Yes, I named this section after two horses, but it was taken over, you might say, by the man who secretly owned the horses and had such a powerful influence on my father. I don’t think often nowadays about my father but, whenever I do, I think also about Teddy Ettershank, who could probably be said to have been my father’s hero. Or, rather, I think about a man named Ettershank who might be Teddy himself but is more likely Teddy’s father or even grandfather. My father once told me that Teddy’s forebears had been racing men from around Flemington for several generations. Ettershank, the image-man in my mind, always appears to me as though he stands in close conversation with another image-man on the day in September when the first north wind blows from the inland across Melbourne and then across the bay and out into Bass Strait. The connotations are obvious to me. Spring and early warm weather in Melbourne are linked with the Spring Racing Carnival, perhaps the greatest racing carnival in the world, as European trainers and owners have only recently learned to their surprise, and the first north wind reminds persons such as myself that another Spring Carnival is in the offing.

Little survives today of what I call Old Flemington but, as recently as thirty years ago, I could drive from Epsom Road along Sandown Road towards Ascot Vale Road on my way home from a meeting at Flemington racecourse and could call to mind easily how the area must have been during the Great Age of Racing, which began eighty years before my birth and ended twenty years after it. Nearly every house in Sandown Road had behind it a paved stable yard and half a dozen loose boxes with a feed loft above them. In the decades when motorcars were rarities, the streets in the early morning darkness echoed with the clatter of horseshoes on bitumen as hundreds of horses walked from their stables in streets all around to be exercised at Flemington racecourse. Generations of Ettershanks would have been up and active before dawn, but my defining scene takes place in early afternoon during the few hours when racing men (they were always men in those days) had some brief, precious leisure time before the horses in their care required their afternoon exercise. My defining scene takes place against a background of pepper trees, probably because the old Newmarket sale yards were lined with such trees and a few still stand in the now-fashionable quarter of Kensington that was established after the closure of the yards. The warm north wind agitates the dense green foliage of the pepper trees in some shabby street near Flemington racecourse, and the same wind overlays all of my defining scene with a golden mist.
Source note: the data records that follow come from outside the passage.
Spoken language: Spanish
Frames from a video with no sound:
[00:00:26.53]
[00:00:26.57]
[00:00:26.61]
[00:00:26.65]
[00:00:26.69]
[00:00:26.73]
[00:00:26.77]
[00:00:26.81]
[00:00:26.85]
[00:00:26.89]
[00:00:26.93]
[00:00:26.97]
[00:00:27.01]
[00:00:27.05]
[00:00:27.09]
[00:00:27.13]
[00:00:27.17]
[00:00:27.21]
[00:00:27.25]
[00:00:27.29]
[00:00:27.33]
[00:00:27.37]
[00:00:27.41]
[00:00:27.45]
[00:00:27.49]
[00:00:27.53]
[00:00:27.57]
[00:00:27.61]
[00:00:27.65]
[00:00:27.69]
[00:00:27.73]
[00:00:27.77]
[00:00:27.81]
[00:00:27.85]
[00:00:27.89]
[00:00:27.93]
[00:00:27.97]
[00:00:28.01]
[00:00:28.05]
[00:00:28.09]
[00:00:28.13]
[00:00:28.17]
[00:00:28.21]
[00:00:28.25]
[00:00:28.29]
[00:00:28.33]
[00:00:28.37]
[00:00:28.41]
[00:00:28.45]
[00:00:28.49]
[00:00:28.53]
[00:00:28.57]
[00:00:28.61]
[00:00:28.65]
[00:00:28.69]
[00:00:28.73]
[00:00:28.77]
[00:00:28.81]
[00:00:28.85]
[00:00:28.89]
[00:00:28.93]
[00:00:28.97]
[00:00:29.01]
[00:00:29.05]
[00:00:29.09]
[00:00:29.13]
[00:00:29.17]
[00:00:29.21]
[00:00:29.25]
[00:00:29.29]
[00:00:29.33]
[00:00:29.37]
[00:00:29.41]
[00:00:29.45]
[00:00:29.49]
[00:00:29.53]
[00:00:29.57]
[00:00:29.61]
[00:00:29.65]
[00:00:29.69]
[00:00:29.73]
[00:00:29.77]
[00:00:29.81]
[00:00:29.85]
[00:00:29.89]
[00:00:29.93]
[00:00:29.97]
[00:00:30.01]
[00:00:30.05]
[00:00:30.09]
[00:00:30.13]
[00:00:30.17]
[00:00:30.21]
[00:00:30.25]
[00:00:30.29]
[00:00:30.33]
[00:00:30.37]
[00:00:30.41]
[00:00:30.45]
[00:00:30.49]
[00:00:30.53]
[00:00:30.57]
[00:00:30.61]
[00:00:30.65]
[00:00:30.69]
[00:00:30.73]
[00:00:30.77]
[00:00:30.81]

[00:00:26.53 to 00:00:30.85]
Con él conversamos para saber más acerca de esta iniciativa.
We think of air pollution as something relatively new, but a woman of my mother’s age told me once that when she worked as a young shop assistant in Melbourne in the 1930s the streets of the city were always spattered with horse dung. In cold or rainy weather, the stuff lay moist where it had fallen. In hot weather, it soon dried, and when the north wind blew in spring and summer the air above the streets was thick with particles of yellow chaff flung up from the desiccated dung. The same yellow haze swirls around my mythical Ettershank and his nameless companion while they stand beneath the waving pepper trees somewhere in Old Flemington on a spring afternoon long before my birth and while they devise together a plot against the bookmakers. I hear nothing of what passes between mythical-Ettershank and his mate but I hear a paraphrase of a passage I last read as a schoolboy. I hear Macbeth’s declaring that terrible things were done in the olden time.